This week in the garden: Sept. 13 - 19

Sep 13, 2024

If you don't have a fall or winter garden, prepare for spring planting.

Tasks

  • Repair damaged spots in cool-season lawns (such as tall fescue) by scratching with a rake, seeding and covering with mulch. Keep moist until the new grass seedlings are well established.

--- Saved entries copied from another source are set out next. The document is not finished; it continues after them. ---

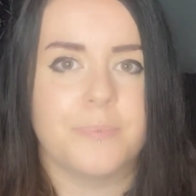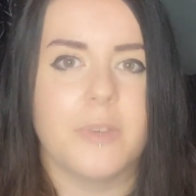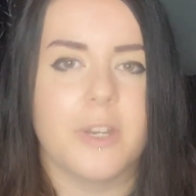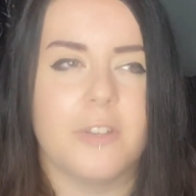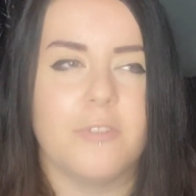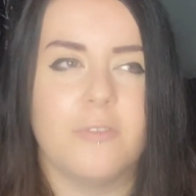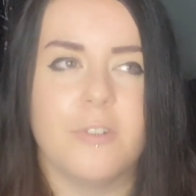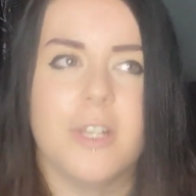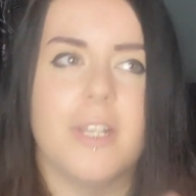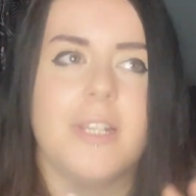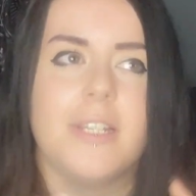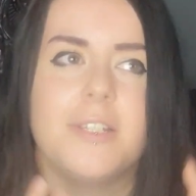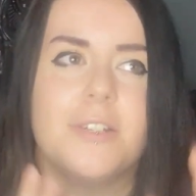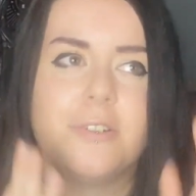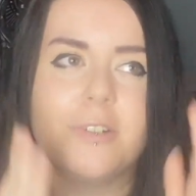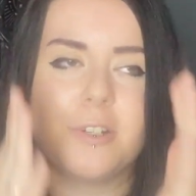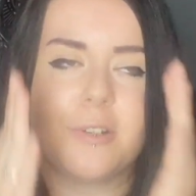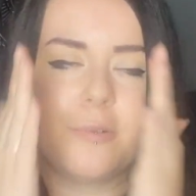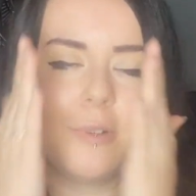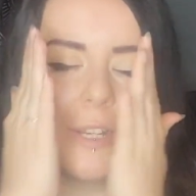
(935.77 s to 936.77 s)
I really
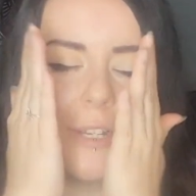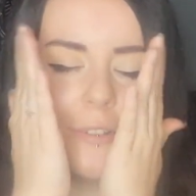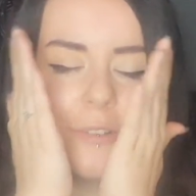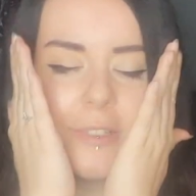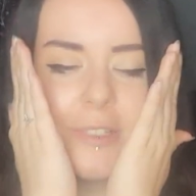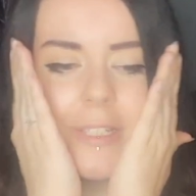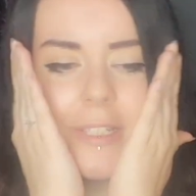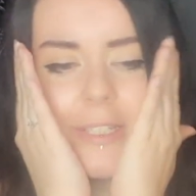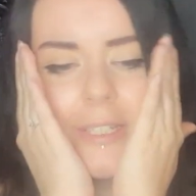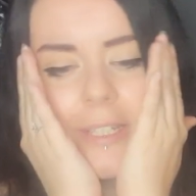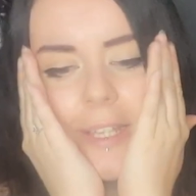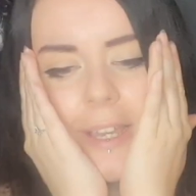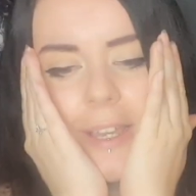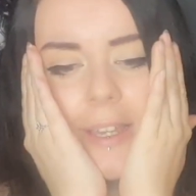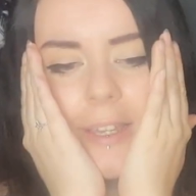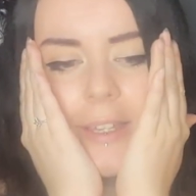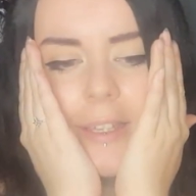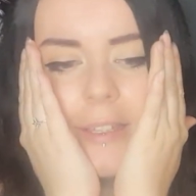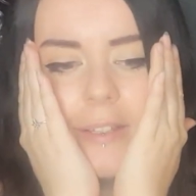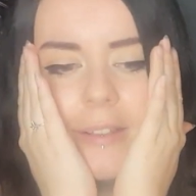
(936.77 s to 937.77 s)
don't know what else to
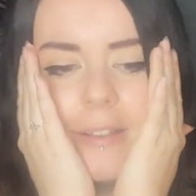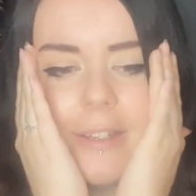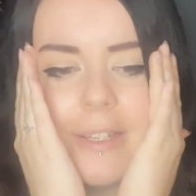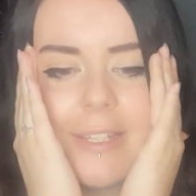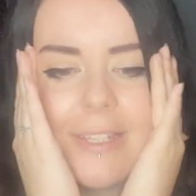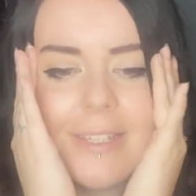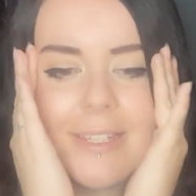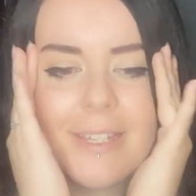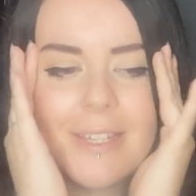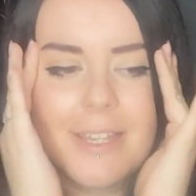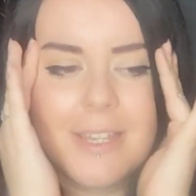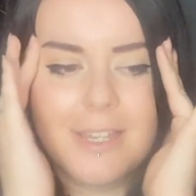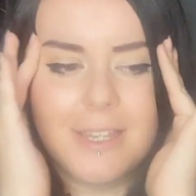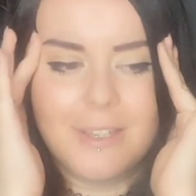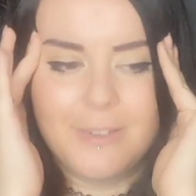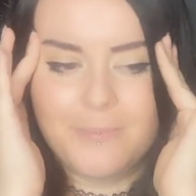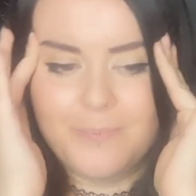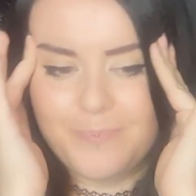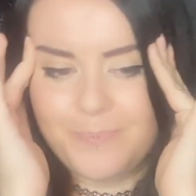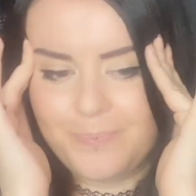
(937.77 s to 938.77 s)
say. Like,
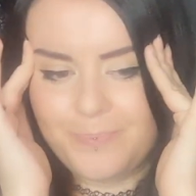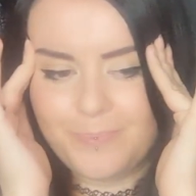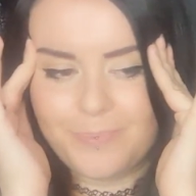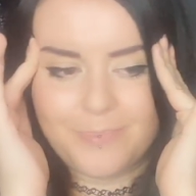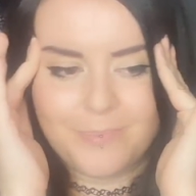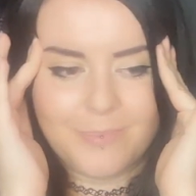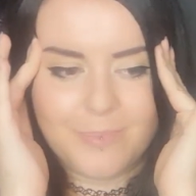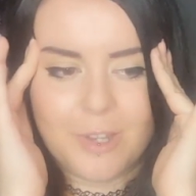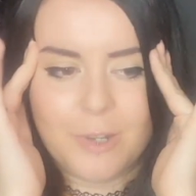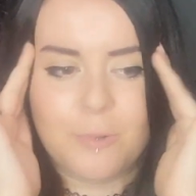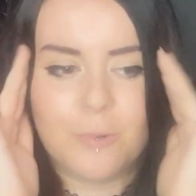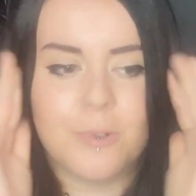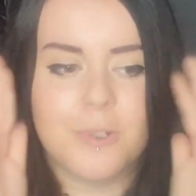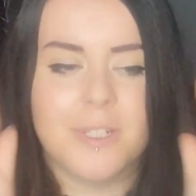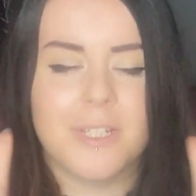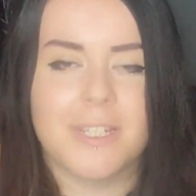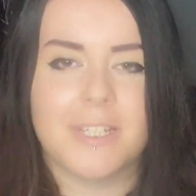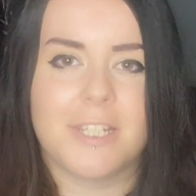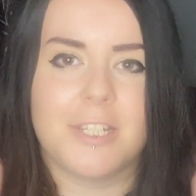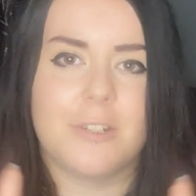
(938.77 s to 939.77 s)
I
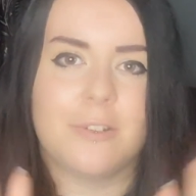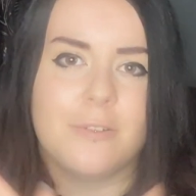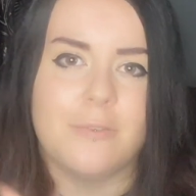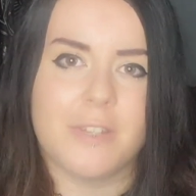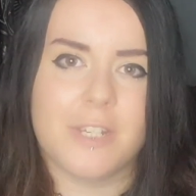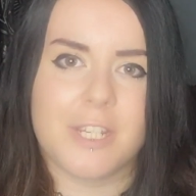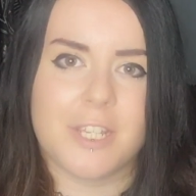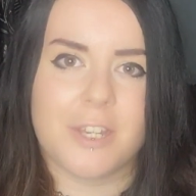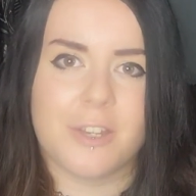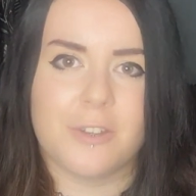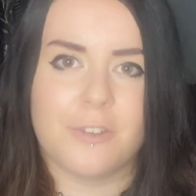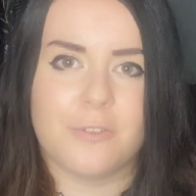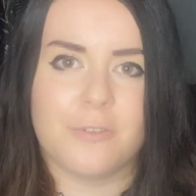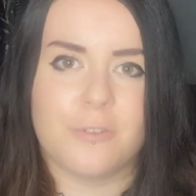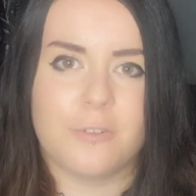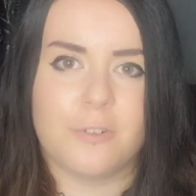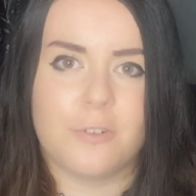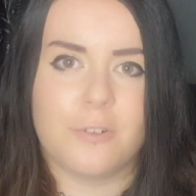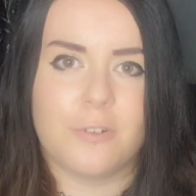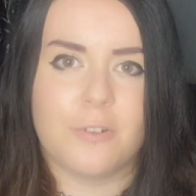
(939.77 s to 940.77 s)
wanted to do a video
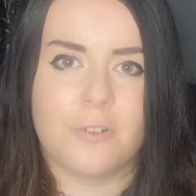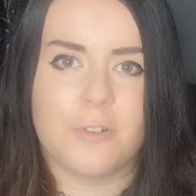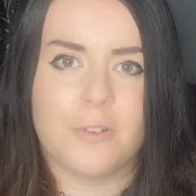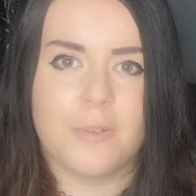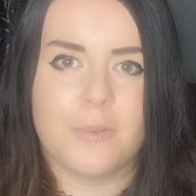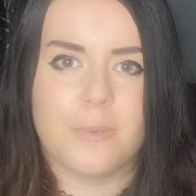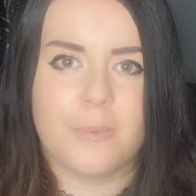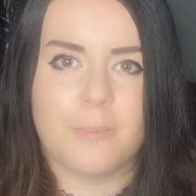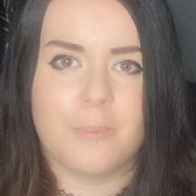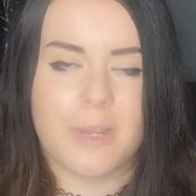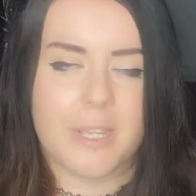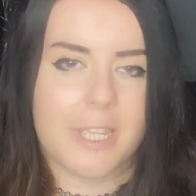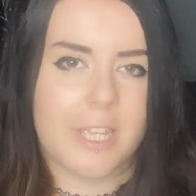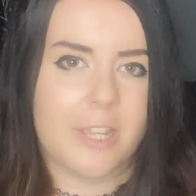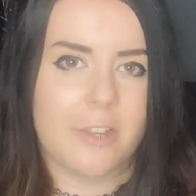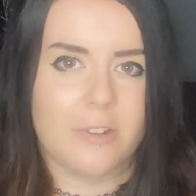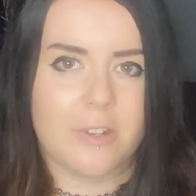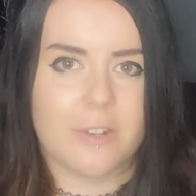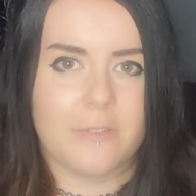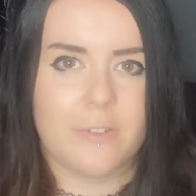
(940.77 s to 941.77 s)
for my
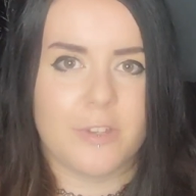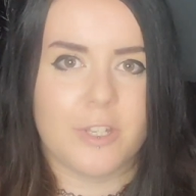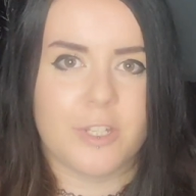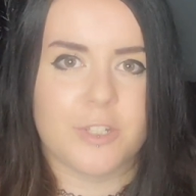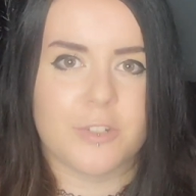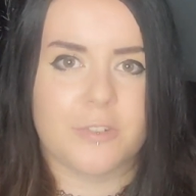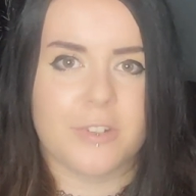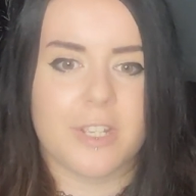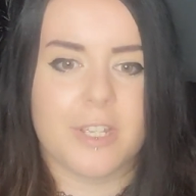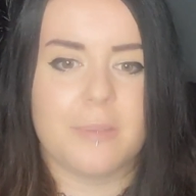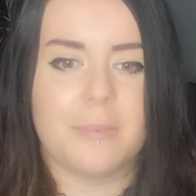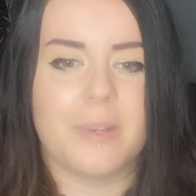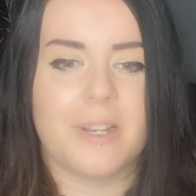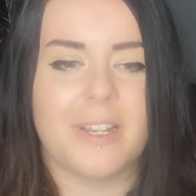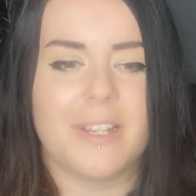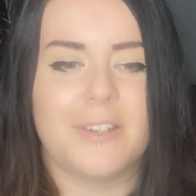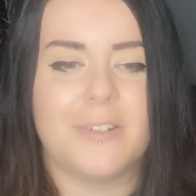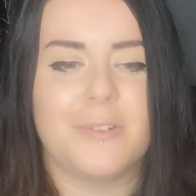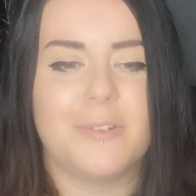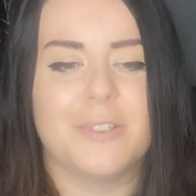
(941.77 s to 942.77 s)
year anniversary, but
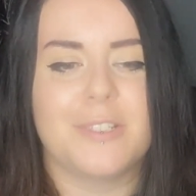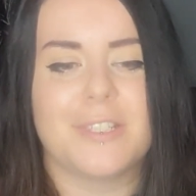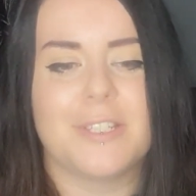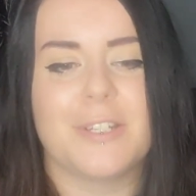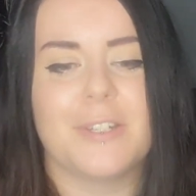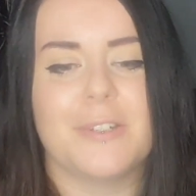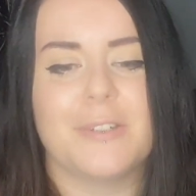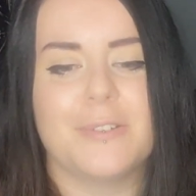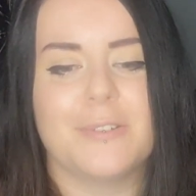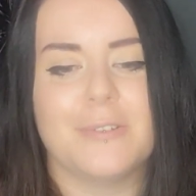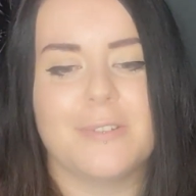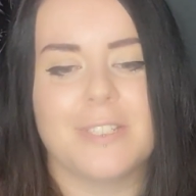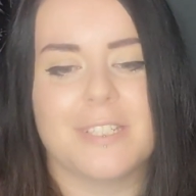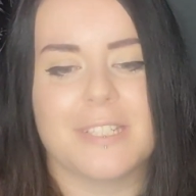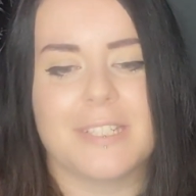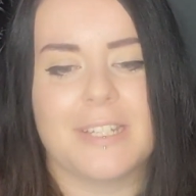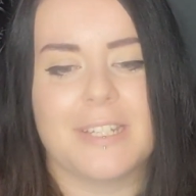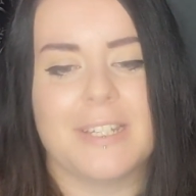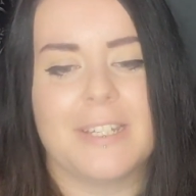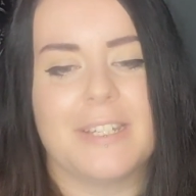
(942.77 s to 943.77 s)
I also was
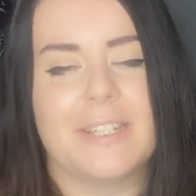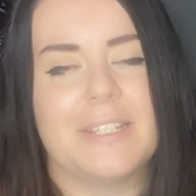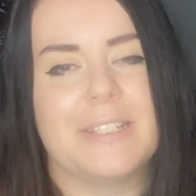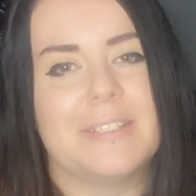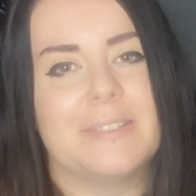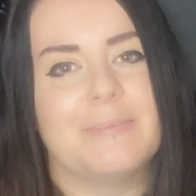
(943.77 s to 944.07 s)
like,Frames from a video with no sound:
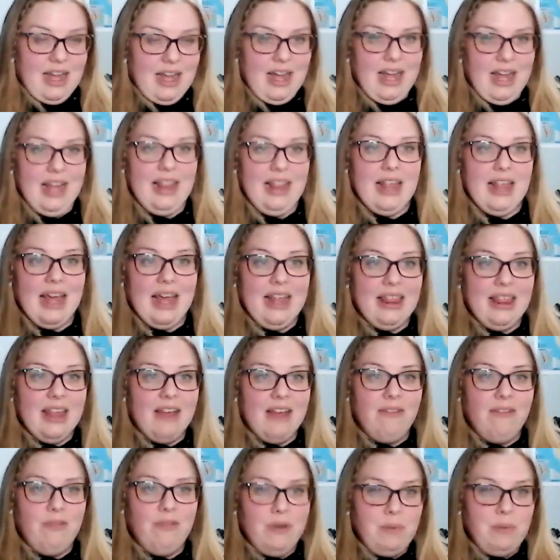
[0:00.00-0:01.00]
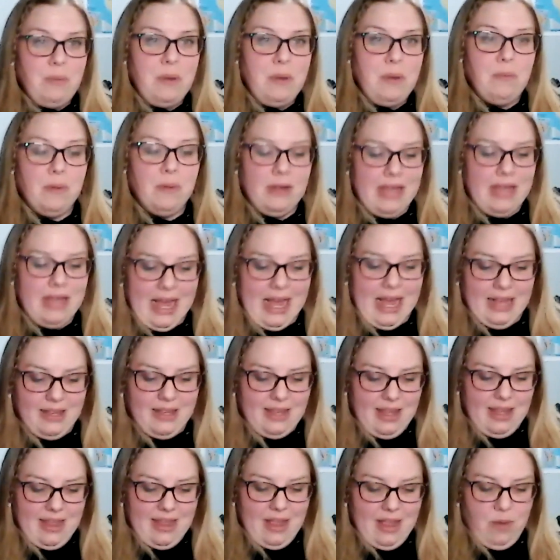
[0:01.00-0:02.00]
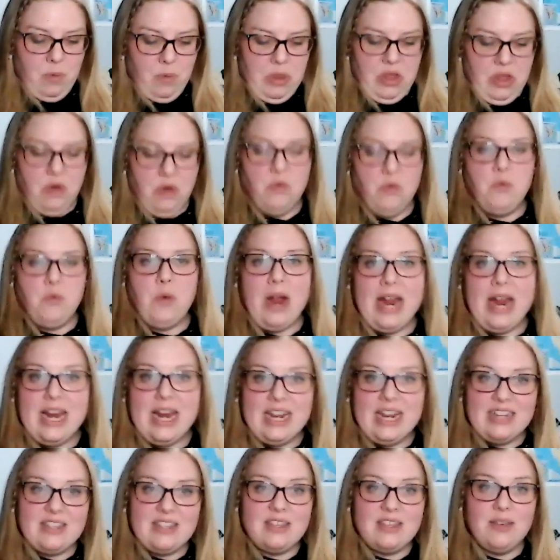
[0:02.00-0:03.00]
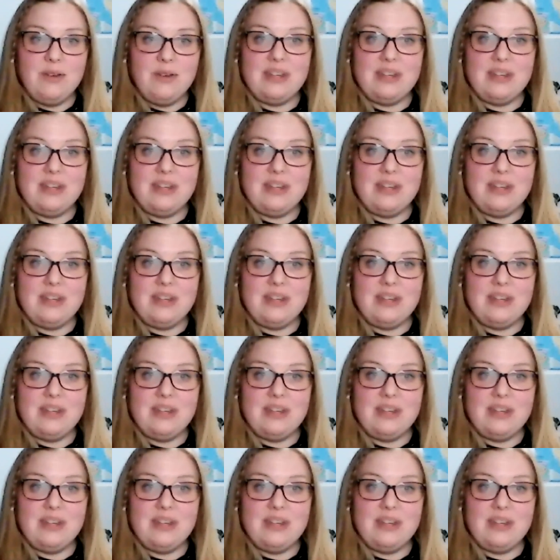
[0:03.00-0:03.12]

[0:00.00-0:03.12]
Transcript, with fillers: I, I love when people guess and then when they're right, it's so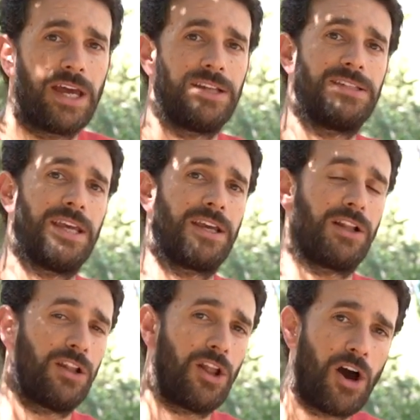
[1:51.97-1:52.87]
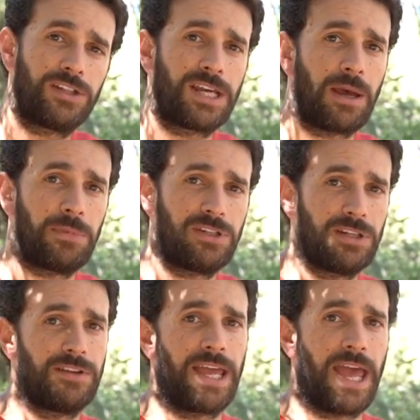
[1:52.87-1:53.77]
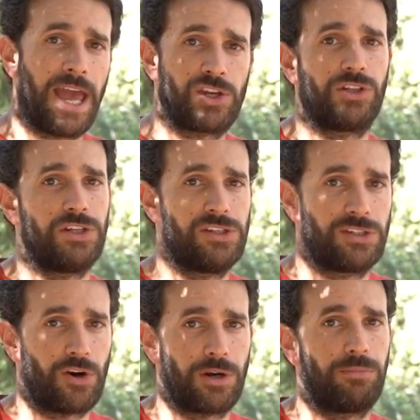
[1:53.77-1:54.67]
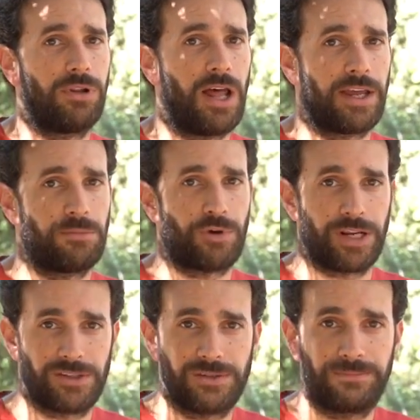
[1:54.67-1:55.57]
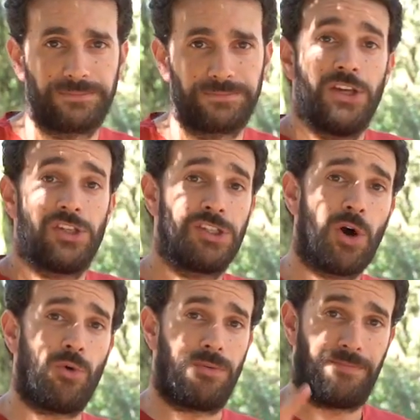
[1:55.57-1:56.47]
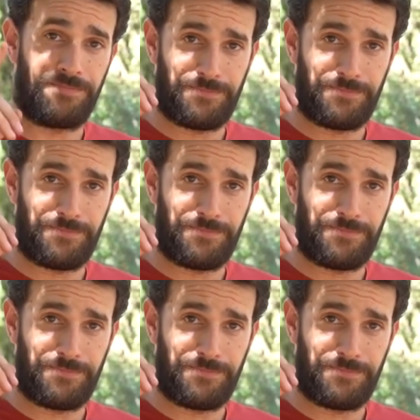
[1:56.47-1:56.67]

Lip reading: and take a long time until they actually start applying the brakes. So,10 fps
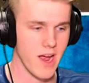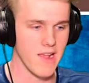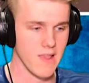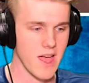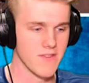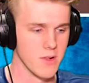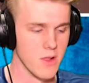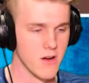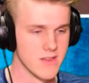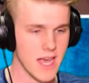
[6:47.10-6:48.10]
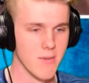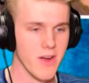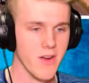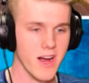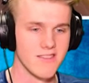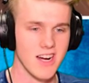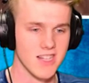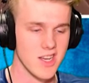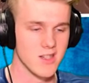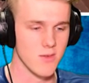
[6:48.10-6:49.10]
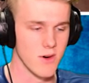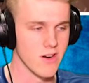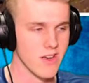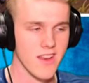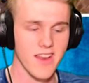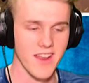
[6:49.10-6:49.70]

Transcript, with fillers: at me. I left a long time ago, dude. I tried to chase the rocket.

Warm-season lawns like Bermuda grass will soon be entering their dormant season, so bare patches should be covered with mulch to discourage winter weeds.
  • Use spent vegetable plants and summer annuals to start a compost pile.

Pruning

  • Divide and thin perennials.
  • Sharpen your pruning tools in preparation for fall pruning.

Fertilizing

  • To avoid a flush of new growth late in the growing season, do not apply fertilizer to citrus, avocados or other frost?tender plants.

Planting

  • If the weather is cool enough, plant spring bulbs and annuals.
  • Annuals: calendula, Canterbury bell (Campanula), pansy (Viola).
  • Perennials: catmint (Nepeta), dianthus, fortnight lily (Dietes), Lantana.
  • Fruits and vegetables: broccoli, cauliflower, parsley.
  • Trees, shrubs, vines: barberry (Berberis), redbud (Cercis), fringe tree (Chionanthus), chitalpa.
  • Tender leafy vegetables are best planted later in the month, and even then may require daily watering until they are well established.

Enjoy now

  • Annuals and perennials: fibrous begonia.
  • Bulbs, corms, tubers: cyclamen.
  • Trees, shrubs, vines: beautyberry (Callicarpa), bottlebrush (Callistemon), chitalpa.
  • Fruits and vegetables: garlic, gourds, grapes, peaches.
  • Fall color: Raywood ash (Fraxinus angustifolia), maidenhair (Ginkgo biloba).

Things to ponder

  • Cover remaining tomato and pepper plants with a garden blanket to extend the harvest season into November.
  • Limit the size of fall vegetable gardens to avoid over-production. Plant only the varieties that you know you will use and enjoy, or that you can share with others.